28. Budweiser cue. Or better, "My buddy sold me this Budweiser cue for only $150 dollars!"
29. "I always shoot better when I'm drunk." is number one!
30. Using 2 lbs of talc, most of it going on top of the table.
31. Chalking up only once, right after he got it off the rack. Once is good for the whole night!
32. Puts beer bottle in the pocket while shooting.
33. Placing the chalk on the ground or against the ceiling when chalking.
34. Jumping by scooping under the cue ball.
35. How about shooting directly at an object ball that's separated from the cueball by several inches, perhaps as much as 8 inches, then following through so far that the cueball goes foreword as fast as the object ball. When you call a foul, he has no clue as to what you're talking about.
36. Alternates back and forth between one eye open and both eyes open, trying to aim the shot 'just right', while swinging the cue in a curved arc nowhere near the line of the shot. Then gives YOU advice on how to play!)
37. The guy that teaches his girlfriend how to make a bridge, of course he's teaching her to put her forefinger on the top of the shaft not around it.
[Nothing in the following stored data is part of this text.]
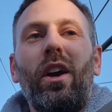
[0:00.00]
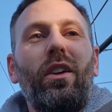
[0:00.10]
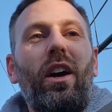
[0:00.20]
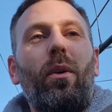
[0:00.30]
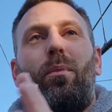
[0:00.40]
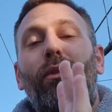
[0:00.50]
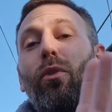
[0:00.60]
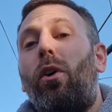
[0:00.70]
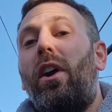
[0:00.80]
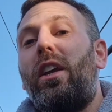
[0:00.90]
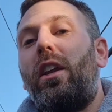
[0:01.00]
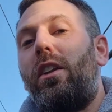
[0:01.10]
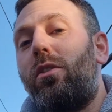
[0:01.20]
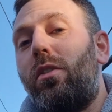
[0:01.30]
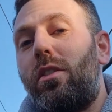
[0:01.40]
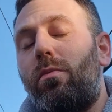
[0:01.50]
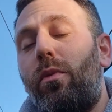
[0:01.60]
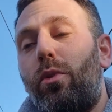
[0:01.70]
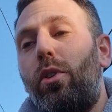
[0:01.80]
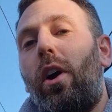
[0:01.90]
Now, before I get into this
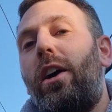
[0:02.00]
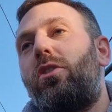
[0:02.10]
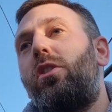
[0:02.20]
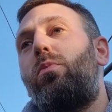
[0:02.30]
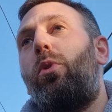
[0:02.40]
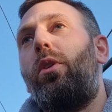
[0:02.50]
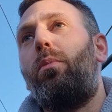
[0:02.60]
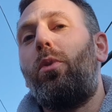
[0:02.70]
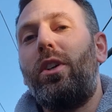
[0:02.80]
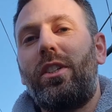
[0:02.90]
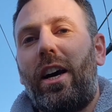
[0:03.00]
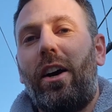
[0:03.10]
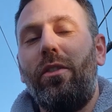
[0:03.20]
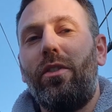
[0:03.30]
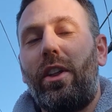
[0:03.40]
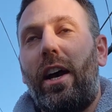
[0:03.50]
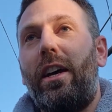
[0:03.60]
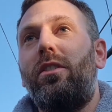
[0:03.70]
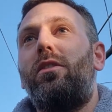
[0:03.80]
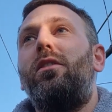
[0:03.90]
review, I just want to point out
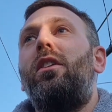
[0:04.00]
that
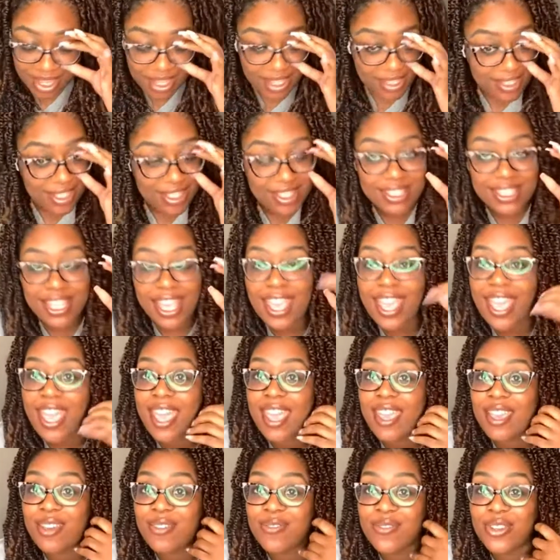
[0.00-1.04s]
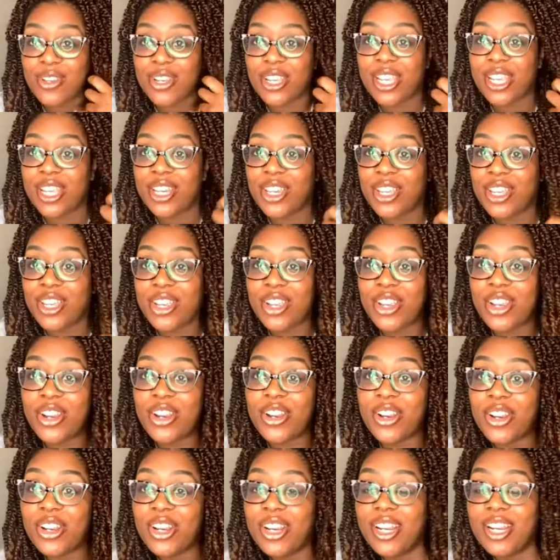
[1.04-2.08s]
So, say hey if you're in
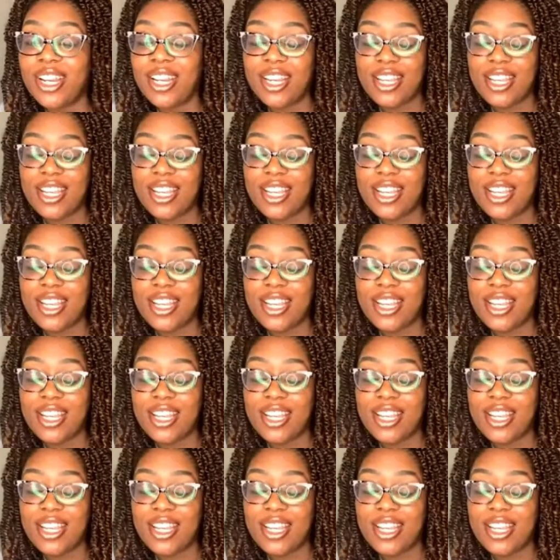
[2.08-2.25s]
here.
38. The guy that misses the pocket by a mile but sends it 2 more rails into a corner or side and walks away like he meant to do it.
39. "THE CLAW" rail bridge (also known as the "EAGLE TALON" in some states).
40. Don't forget the ever cool method of putting chalk on the ground, inserting cue into the cube and spinning the cue with the inside of foot. Wow! I'm impressed just thinking about it.
41. How about hitting the shaft on the side of the table to knock the chalk residue off after chalking?
42. Smokers who try to hold a cigarette in their mouth when they shoot and they have to hold their head sideways so the smoke won't get in their eyes. Or they set it on the rail where it rolls onto the cloth or the floor.
43. Holding a lit cigarette in grip hand while shooting.
44. Chalk upside down on rail.
45. Sitting on the cushions.
46. Grinding the chalk into the cloth to mark a spot.